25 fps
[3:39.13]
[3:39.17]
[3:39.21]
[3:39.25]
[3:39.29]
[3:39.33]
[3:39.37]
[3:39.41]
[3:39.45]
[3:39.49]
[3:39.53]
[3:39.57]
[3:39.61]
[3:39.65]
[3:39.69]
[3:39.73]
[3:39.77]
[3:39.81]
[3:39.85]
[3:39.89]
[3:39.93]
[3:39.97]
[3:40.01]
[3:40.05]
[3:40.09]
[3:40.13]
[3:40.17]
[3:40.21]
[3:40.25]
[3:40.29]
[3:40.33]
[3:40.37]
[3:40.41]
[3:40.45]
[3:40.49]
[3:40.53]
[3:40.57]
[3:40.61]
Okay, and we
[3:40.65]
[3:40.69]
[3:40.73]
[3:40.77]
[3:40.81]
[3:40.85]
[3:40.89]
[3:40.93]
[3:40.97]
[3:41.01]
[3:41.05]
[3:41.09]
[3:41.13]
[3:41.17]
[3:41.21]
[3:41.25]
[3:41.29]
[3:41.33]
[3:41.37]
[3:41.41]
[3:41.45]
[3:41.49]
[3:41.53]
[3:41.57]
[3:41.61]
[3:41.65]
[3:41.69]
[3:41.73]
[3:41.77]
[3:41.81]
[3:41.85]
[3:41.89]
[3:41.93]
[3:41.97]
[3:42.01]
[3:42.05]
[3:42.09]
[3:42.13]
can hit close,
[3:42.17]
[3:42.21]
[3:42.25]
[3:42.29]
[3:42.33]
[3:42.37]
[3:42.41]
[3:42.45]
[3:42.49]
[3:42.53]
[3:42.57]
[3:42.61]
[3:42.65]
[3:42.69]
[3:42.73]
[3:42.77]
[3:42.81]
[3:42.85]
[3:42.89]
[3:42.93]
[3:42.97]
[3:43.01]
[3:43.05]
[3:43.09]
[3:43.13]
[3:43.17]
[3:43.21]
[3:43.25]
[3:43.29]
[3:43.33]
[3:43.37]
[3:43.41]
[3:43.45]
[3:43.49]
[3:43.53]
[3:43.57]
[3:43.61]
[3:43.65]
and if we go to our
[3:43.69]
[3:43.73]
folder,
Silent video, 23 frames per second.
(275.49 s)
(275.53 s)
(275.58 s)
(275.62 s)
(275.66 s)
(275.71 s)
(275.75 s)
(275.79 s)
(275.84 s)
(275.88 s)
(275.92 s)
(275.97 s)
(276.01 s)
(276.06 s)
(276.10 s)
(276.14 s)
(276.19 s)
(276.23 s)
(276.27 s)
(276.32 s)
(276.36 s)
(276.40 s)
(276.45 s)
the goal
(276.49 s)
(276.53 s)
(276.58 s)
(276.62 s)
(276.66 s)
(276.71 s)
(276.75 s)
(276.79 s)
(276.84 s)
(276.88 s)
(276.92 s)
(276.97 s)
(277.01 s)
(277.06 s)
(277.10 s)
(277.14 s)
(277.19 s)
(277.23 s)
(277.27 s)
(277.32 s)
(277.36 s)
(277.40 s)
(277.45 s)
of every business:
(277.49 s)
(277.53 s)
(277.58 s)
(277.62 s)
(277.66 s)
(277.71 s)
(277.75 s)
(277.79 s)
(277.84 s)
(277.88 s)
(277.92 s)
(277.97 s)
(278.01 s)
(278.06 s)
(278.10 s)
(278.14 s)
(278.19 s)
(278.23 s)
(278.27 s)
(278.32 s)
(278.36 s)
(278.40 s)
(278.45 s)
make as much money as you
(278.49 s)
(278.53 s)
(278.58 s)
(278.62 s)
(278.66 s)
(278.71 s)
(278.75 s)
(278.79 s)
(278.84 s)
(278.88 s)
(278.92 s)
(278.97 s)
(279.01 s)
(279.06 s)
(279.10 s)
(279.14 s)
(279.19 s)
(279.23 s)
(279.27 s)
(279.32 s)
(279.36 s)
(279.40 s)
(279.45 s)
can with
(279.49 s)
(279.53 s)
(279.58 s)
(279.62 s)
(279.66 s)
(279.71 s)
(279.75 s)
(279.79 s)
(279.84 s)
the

***

> **Prompt**: Please retype the whole of the material above exactly.

> **Exercise output**:
25 fps
[3:39.13]
[3:39.17]
[3:39.21]
[3:39.25]
[3:39.29]
[3:39.33]
[3:39.37]
[3:39.41]
[3:39.45]
[3:39.49]
[3:39.53]
[3:39.57]
[3:39.61]
[3:39.65]
[3:39.69]
[3:39.73]
[3:39.77]
[3:39.81]
[3:39.85]
[3:39.89]
[3:39.93]
[3:39.97]
[3:40.01]
[3:40.05]
[3:40.09]
[3:40.13]
[3:40.17]
[3:40.21]
[3:40.25]
[3:40.29]
[3:40.33]
[3:40.37]
[3:40.41]
[3:40.45]
[3:40.49]
[3:40.53]
[3:40.57]
[3:40.61]
Okay, and we
[3:40.65]
[3:40.69]
[3:40.73]
[3:40.77]
[3:40.81]
[3:40.85]
[3:40.89]
[3:40.93]
[3:40.97]
[3:41.01]
[3:41.05]
[3:41.09]
[3:41.13]
[3:41.17]
[3:41.21]
[3:41.25]
[3:41.29]
[3:41.33]
[3:41.37]
[3:41.41]
[3:41.45]
[3:41.49]
[3:41.53]
[3:41.57]
[3:41.61]
[3:41.65]
[3:41.69]
[3:41.73]
[3:41.77]
[3:41.81]
[3:41.85]
[3:41.89]
[3:41.93]
[3:41.97]
[3:42.01]
[3:42.05]
[3:42.09]
[3:42.13]
can hit close,
[3:42.17]
[3:42.21]
[3:42.25]
[3:42.29]
[3:42.33]
[3:42.37]
[3:42.41]
[3:42.45]
[3:42.49]
[3:42.53]
[3:42.57]
[3:42.61]
[3:42.65]
[3:42.69]
[3:42.73]
[3:42.77]
[3:42.81]
[3:42.85]
[3:42.89]
[3:42.93]
[3:42.97]
[3:43.01]
[3:43.05]
[3:43.09]
[3:43.13]
[3:43.17]
[3:43.21]
[3:43.25]
[3:43.29]
[3:43.33]
[3:43.37]
[3:43.41]
[3:43.45]
[3:43.49]
[3:43.53]
[3:43.57]
[3:43.61]
[3:43.65]
and if we go to our
[3:43.69]
[3:43.73]
folder,
Silent video, 23 frames per second.
(275.49 s)
(275.53 s)
(275.58 s)
(275.62 s)
(275.66 s)
(275.71 s)
(275.75 s)
(275.79 s)
(275.84 s)
(275.88 s)
(275.92 s)
(275.97 s)
(276.01 s)
(276.06 s)
(276.10 s)
(276.14 s)
(276.19 s)
(276.23 s)
(276.27 s)
(276.32 s)
(276.36 s)
(276.40 s)
(276.45 s)
the goal
(276.49 s)
(276.53 s)
(276.58 s)
(276.62 s)
(276.66 s)
(276.71 s)
(276.75 s)
(276.79 s)
(276.84 s)
(276.88 s)
(276.92 s)
(276.97 s)
(277.01 s)
(277.06 s)
(277.10 s)
(277.14 s)
(277.19 s)
(277.23 s)
(277.27 s)
(277.32 s)
(277.36 s)
(277.40 s)
(277.45 s)
of every business:
(277.49 s)
(277.53 s)
(277.58 s)
(277.62 s)
(277.66 s)
(277.71 s)
(277.75 s)
(277.79 s)
(277.84 s)
(277.88 s)
(277.92 s)
(277.97 s)
(278.01 s)
(278.06 s)
(278.10 s)
(278.14 s)
(278.19 s)
(278.23 s)
(278.27 s)
(278.32 s)
(278.36 s)
(278.40 s)
(278.45 s)
make as much money as you
(278.49 s)
(278.53 s)
(278.58 s)
(278.62 s)
(278.66 s)
(278.71 s)
(278.75 s)
(278.79 s)
(278.84 s)
(278.88 s)
(278.92 s)
(278.97 s)
(279.01 s)
(279.06 s)
(279.10 s)
(279.14 s)
(279.19 s)
(279.23 s)
(279.27 s)
(279.32 s)
(279.36 s)
(279.40 s)
(279.45 s)
can with
(279.49 s)
(279.53 s)
(279.58 s)
(279.62 s)
(279.66 s)
(279.71 s)
(279.75 s)
(279.79 s)
(279.84 s)
the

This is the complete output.